I would absolutely expect the loop temperatures to drop below freezing at the peak of the season in most heating dominated climates - this has nothing to do with the type of loop, it is just the way most horizontal loops are (should be imo) designed. As the ground freezes it gives up latent heat, which helps keep loop temps near or slightly above freezing. Try to find a Canadian geo guy to ask about this! As your guy said, for this reason you don't want the loop field too close to the house, 10 ft sounds like a reasonable number. Again, proper design for your particular situation is critical. You need to make sure you have enough heat gain in the summer (solar, groundwater, ac loads) for your loop field to recover.

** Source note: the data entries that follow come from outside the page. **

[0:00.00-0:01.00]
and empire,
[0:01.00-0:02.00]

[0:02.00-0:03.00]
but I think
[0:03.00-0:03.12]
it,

2. I will say that an outside manifold is common practice and makes the indoor plumbing much simpler and neater. It is a fine way to do it. HOWEVER, there are also strong points in favor of indoor manifolding, espscially for the DIYer. All outdoor connections should be fusion welded for reliability, period. I think you mentioned barbed fittings and hose clamps above - don't do it! A loop field filled with methanol or other antifreeze 6 feet down is a little more problematic than a water line to a hose pipe if one of the connections should fail. This is just about the only point I've ever seen virtually every geo guy agree on - only fusion welded connections underground. So, if you don't want to rent a fusion welder and get trained on how to use it, you need to bring your loop ends inside so there aren't any joints underground. The other advantage is that you can valve each loop and if it is set up correctly (Again, lots of other design considerations here) you can fill and purge the system with the loop circulator - otherwise you need a purge cart. Also if you do develop a leak, that loop can be isolated leaving you with partial capacity.

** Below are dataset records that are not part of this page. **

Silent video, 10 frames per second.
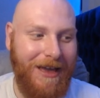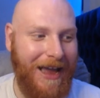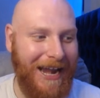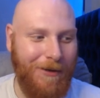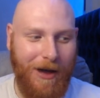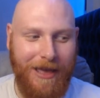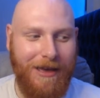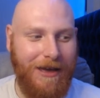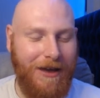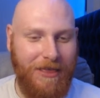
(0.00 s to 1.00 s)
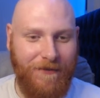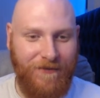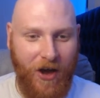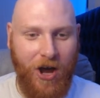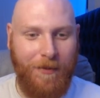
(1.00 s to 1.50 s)
anyway, the
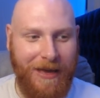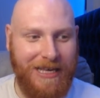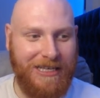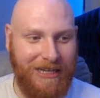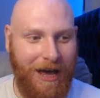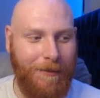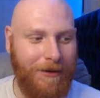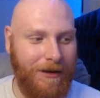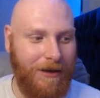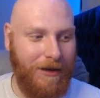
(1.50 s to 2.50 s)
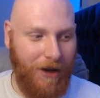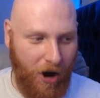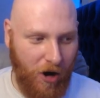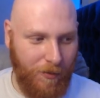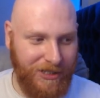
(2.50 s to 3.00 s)
3rd biggest club
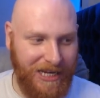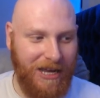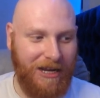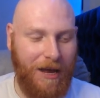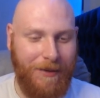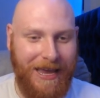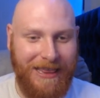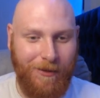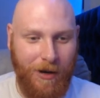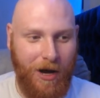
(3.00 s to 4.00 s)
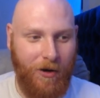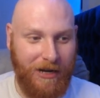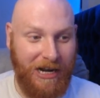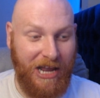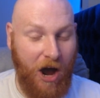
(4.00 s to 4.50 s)
are a Brazilian club in the world,
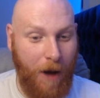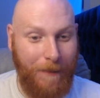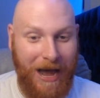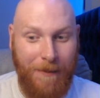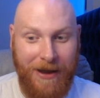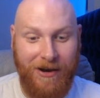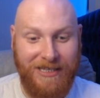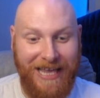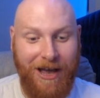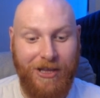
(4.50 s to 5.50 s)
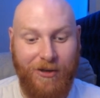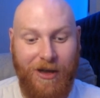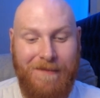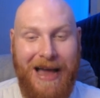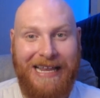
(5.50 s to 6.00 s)
and they are Palmeiras. They are
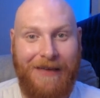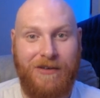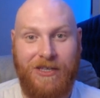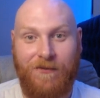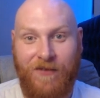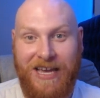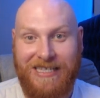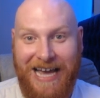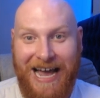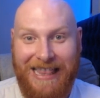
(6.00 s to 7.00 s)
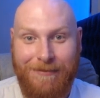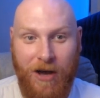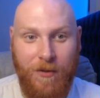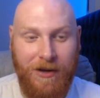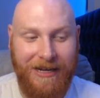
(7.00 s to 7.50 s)
doing magnificent things at the
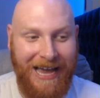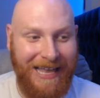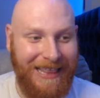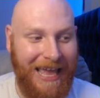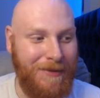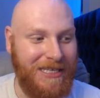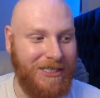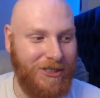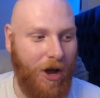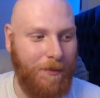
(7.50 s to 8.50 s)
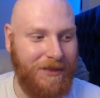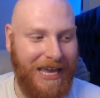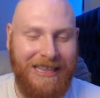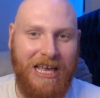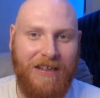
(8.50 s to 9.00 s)
moment. Can they be stopped
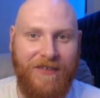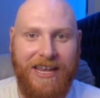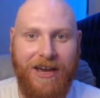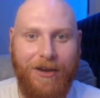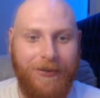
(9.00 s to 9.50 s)
in this video?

The biggest drawback of indoor manifolding is, as your guy said, the difficulty in insulating the assembly. It is by no means impossible, but it is fiddly and labor intensive. I have no idea where he got the idea that the manifold will take a significant amount of heat from the house. Maybe if you set it up in the middle of your living room with no insulation and a fan blowing across it! If I feel ambitious I'll do some calcs tonight to show how ludicrous this statement is. Pipe sweating is really the only issue to be concerned about and as I said it is simply a matter of insulating properly which CAN be done. Also, indoor vs. outdoor manifolding is a completely seperate issue from what type of loop field you have.

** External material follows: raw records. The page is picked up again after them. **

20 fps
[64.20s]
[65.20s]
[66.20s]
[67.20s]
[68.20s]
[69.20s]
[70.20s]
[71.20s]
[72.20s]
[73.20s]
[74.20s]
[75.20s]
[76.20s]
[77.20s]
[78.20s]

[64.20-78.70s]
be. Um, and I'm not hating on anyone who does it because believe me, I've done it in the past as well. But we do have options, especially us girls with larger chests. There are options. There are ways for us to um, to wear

Getting back to your original question on where to find pipe, most installers will spec "geothermal" HDPE, which as far as I can tell is virtually identical to regular HDPE but is manufactured to a higher standard and has a longer warranty (50 years in some cases). It also comes standard in longer coils, is marked by foot, and is usually pre-pressurized so you know as soon as you cut the end off that the coil has maintained its integrity. Will regular water HDPE work? Probably, but in most cases the pipe is a pretty small part of the system cost, so you might want the peace of mind of using the real "geo" stuff. Eagle Mountain (radiantmax.com) sells geo pipe, but shipping might be a killer as you said. Note that pipe speced for geo systems is typically SDR11, which is an OD-controlled pipe. Barbed fittings designed for regular HDPE water pipe, which is ID controlled, will fit too loosely to get a good seal. I found the barbs would work for testing with a double hose clamp, but I'd never trust them as a permanent solution.

Hope this helps somewhat - keep doing your research and if at all possible at least get a pro to consult - the pipe is cheap but you don't want to be digging it all up in a year!